Prep Time 20 minutes
Cook Time 30 minutes
Total Time 50 minutes
Course Meal Prep
Cuisine High Protein, Mexican-inspired
Servings 6
Calories 550 kcal

Ingredients
  

  • 2 lbs 900g lean ground beef
  • 3 cups uncooked white rice
  • 1 can 15 oz / ~1½ cups beans, drained and rinsed
  • 1 cup corn fresh, canned, or frozen
  • 1 cup Greek yogurt for topping
  • 2 cups shredded Mexican cheese blend
  • 1 tablespoon olive oil
  • 1 teaspoon paprika
  • 1 teaspoon cumin
  • 1 teaspoon chili powder
  • ½ teaspoon garlic powder
  • ½ teaspoon salt or to taste
  • ¼ teaspoon black pepper

Instructions
 

  • Rinse the rice under cold running water until the water runs clear, then cook it according to the package instructions using the correct water ratio. Once fully cooked, fluff the rice gently with a fork and let it sit uncovered for a few minutes so excess steam can escape.
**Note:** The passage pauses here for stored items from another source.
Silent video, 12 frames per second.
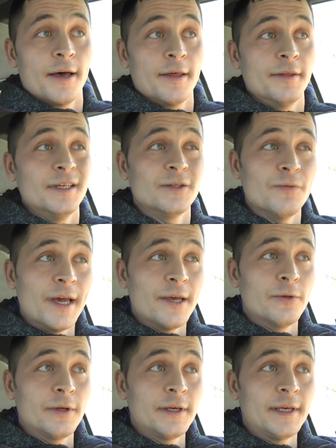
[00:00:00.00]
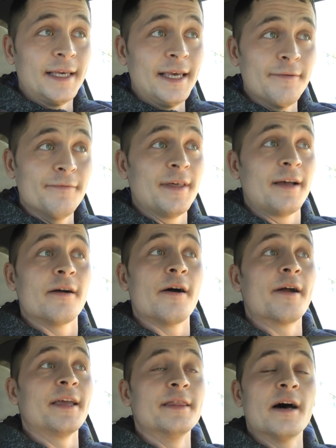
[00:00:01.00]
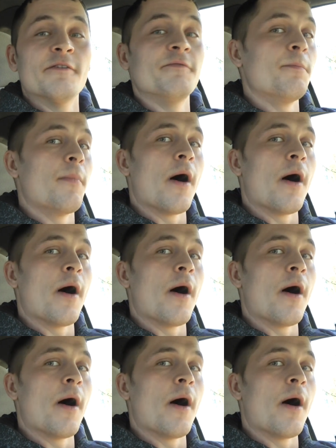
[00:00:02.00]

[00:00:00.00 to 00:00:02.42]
This way you give the car enough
This helps keep the rice light and prevents it from becoming mushy in meal prep.
  • Place a large skillet over medium heat and add the olive oil. Once the oil is hot, add the ground beef and begin breaking it apart using a wooden spoon or spatula. Cook for about 6–8 minutes, stirring occasionally, until the beef is fully browned and no longer pink.
  • Sprinkle in the paprika, cumin, chili powder, garlic powder, salt, and black pepper. Mix thoroughly so the spices coat the beef evenly. Let it cook for another 2–3 minutes, allowing the flavors to develop and slightly deepen. If there is excess grease, carefully drain a small portion while keeping enough for flavor.
  • In a separate bowl, combine the corn and pico de gallo. Mix gently so the ingredients stay fresh and vibrant. This mixture adds a refreshing contrast to the warm beef and rice.
  • Lay out your meal prep containers on a clean surface. Divide the cooked rice evenly among each container, spreading it out as the base layer. Try to keep portions consistent for balanced meals throughout the week.
  • Spoon the cooked, seasoned beef over the rice in each container, distributing it evenly so every portion has a good amount of protein.
  • Add a layer of beans on top of the beef, followed by the corn and pico mixture. This layering helps keep textures distinct and prevents everything from becoming soggy.
  • Sprinkle shredded cheese over each bowl while the ingredients are still slightly warm so it melts lightly and adds a rich, creamy texture.
  • Allow the bowls to cool completely before sealing the containers. This step is important to prevent condensation, which can make the food watery.
  • When ready to eat, reheat the bowl in the microwave until warmed through, then add a dollop of Greek yogurt on top just before serving. This keeps the yogurt fresh, creamy, and adds a cool contrast to the warm ingredients.